▶ To do: An exact copy of every entry is required, minus the pictures.

Source material START

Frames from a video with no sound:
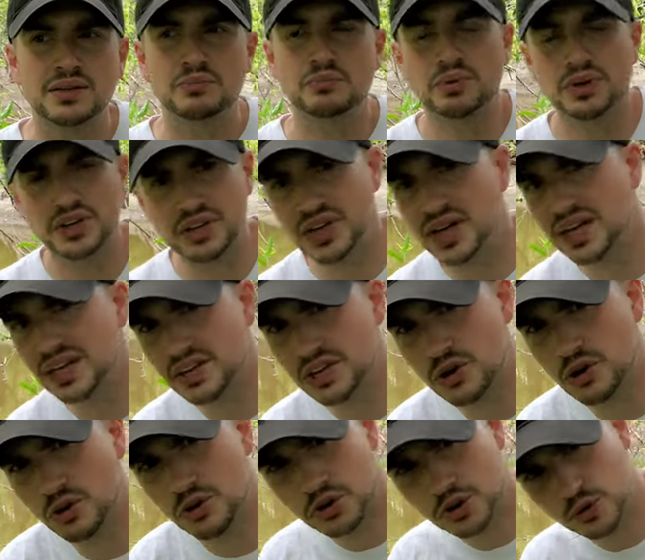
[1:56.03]
but you had to
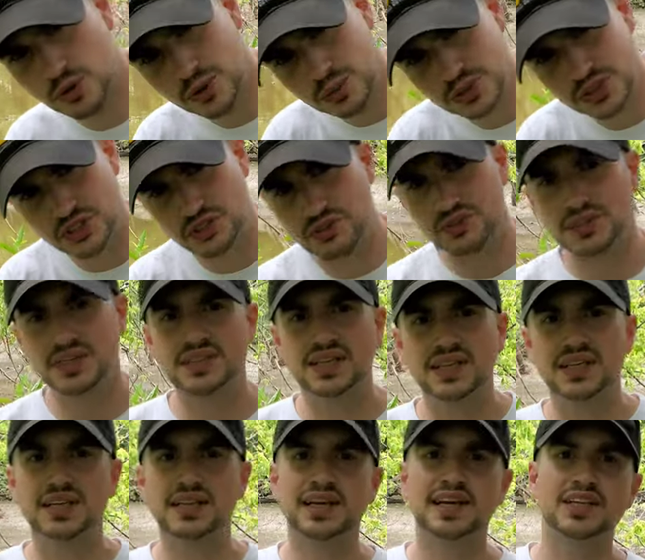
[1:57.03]
go to groups during the
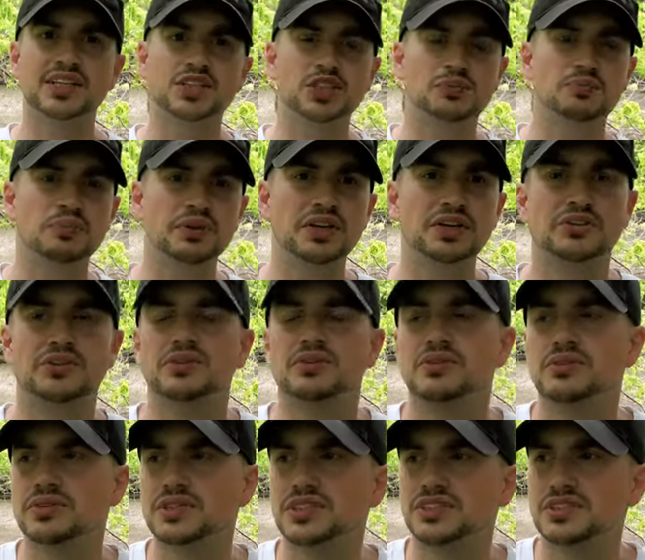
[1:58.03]
day. They had
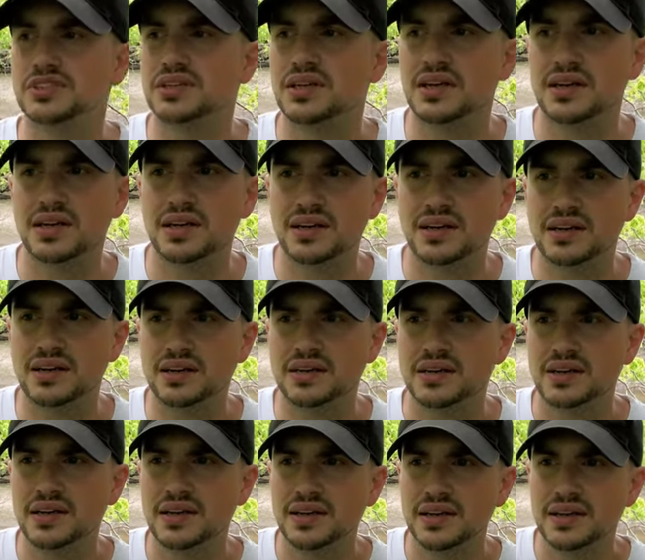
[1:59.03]
speakers.
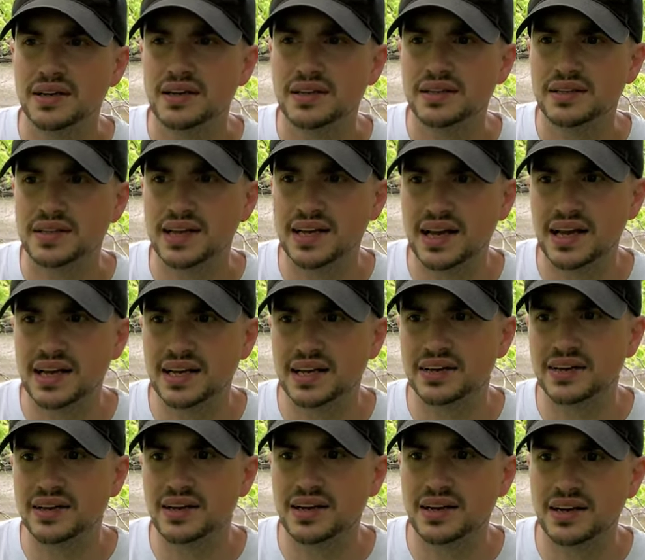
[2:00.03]
They
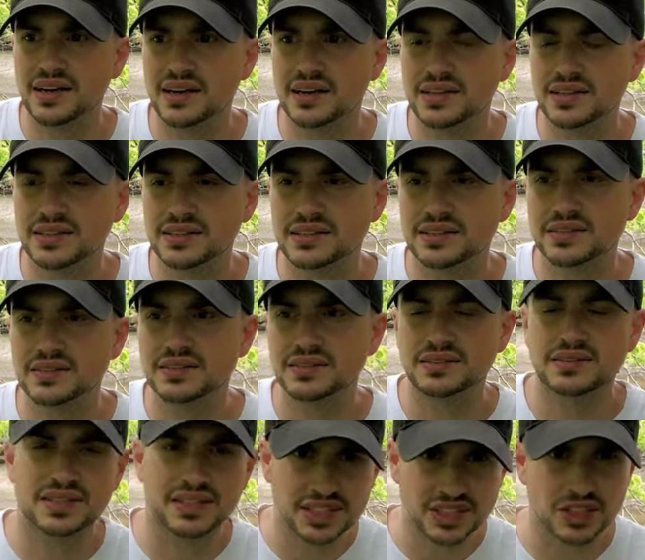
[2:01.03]
had
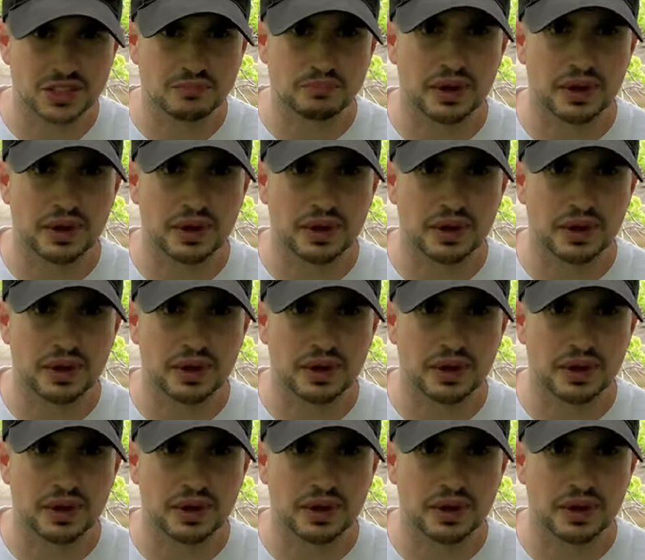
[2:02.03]
decent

Source material END

▶ Answer to this problem:
Frames from a video with no sound:
[1:56.03]
but you had to
[1:57.03]
go to groups during the
[1:58.03]
day. They had
[1:59.03]
speakers.
[2:00.03]
They
[2:01.03]
had
[2:02.03]
decent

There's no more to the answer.